Listen to housing experts, Joey Moloney and Esther Suckling, discuss why 2024 might just be the year of the renter. Hosted by Kat Clay.

Correction: During the podcast, Esther Suckling comments that Victoria, the ACT, South Australia, and Queensland have banned no grounds evictions after the first fixed contract lease. To clarify, South Australia and the ACT have banned no grounds evictions comprehensively, Victoria has banned them after the first fixed-term lease, and Queensland allows them after every fixed-term lease.

Transcript

Kat Clay: As any renter will tell you, renting kind of sucks. Rents keep going up and up and it doesn’t seem like a reprieve is coming any time soon. The Reserve Bank has indicated that rent inflation is likely to remain high over the year ahead, before easing gradually. But with a federal election looming on the horizon, the government will be looking for answers, and fast.

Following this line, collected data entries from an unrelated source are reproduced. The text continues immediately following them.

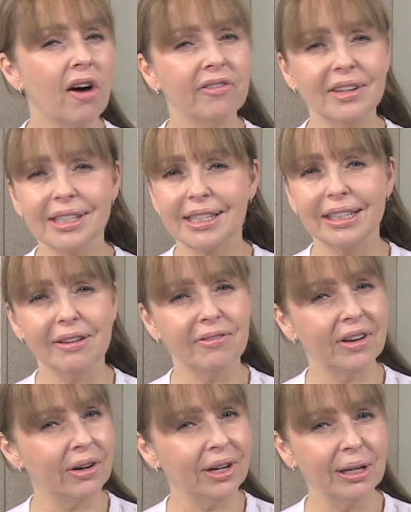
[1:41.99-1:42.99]
obviously
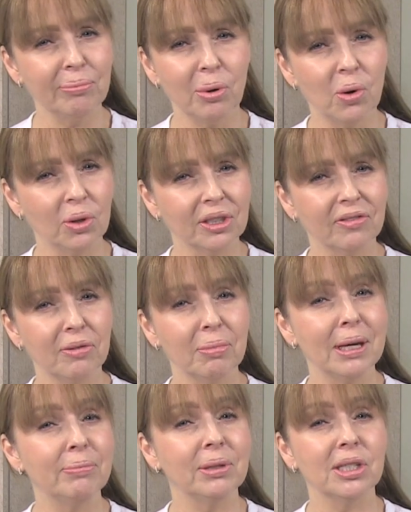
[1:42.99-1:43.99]
very important for
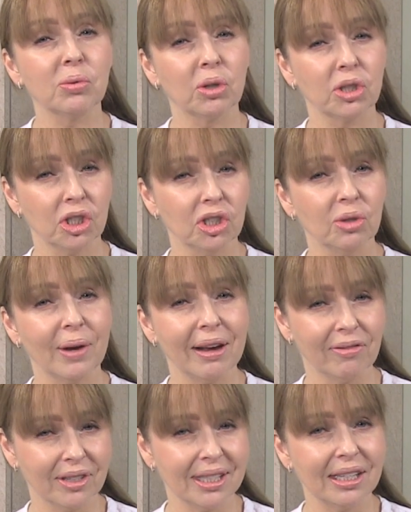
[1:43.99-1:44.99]
people, is what you do
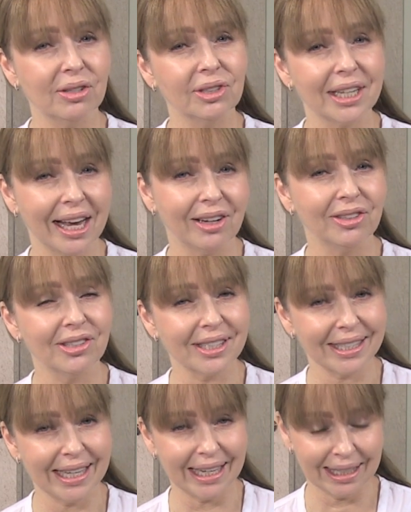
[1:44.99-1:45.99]
every single day on your
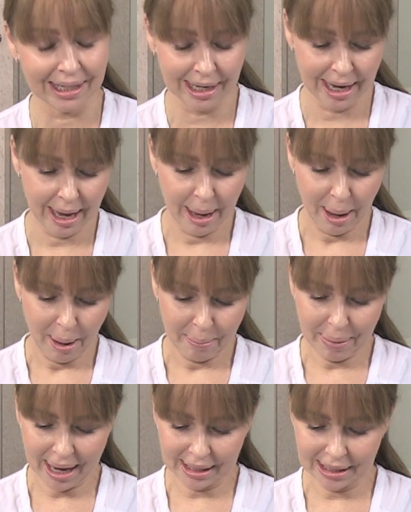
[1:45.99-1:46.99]
skin.
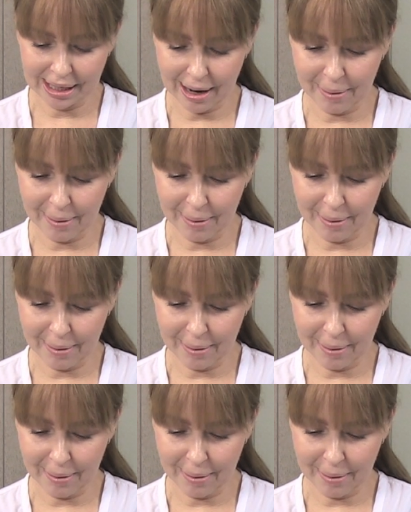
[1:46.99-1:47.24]
But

So what can be done? I’m Kat Clay. And in this podcast, we’re going to look at what has been done on housing and what more can be done to make renting better. With me are housing experts, Joey Moloney and Esther Suckling to talk about why 2024 might just be the year of the renter. Esther, can we start by putting some numbers to what’s happening in the rental market right now?

Esther Suckling: There are two numbers that we look at, Kat, to see what’s happening in the rental market. The first is asking rents, which we get from realestate. com, and asking rents reflect the prices of rentals which are on the market.

So asking rents across the country are up 11 percent compared to this time last year. That varies depending on what you are. So the biggest increase in capital cities was seen in Perth that had a 17 percent increase. and the ACT and Hobart, for example, the rents have decreased over that year.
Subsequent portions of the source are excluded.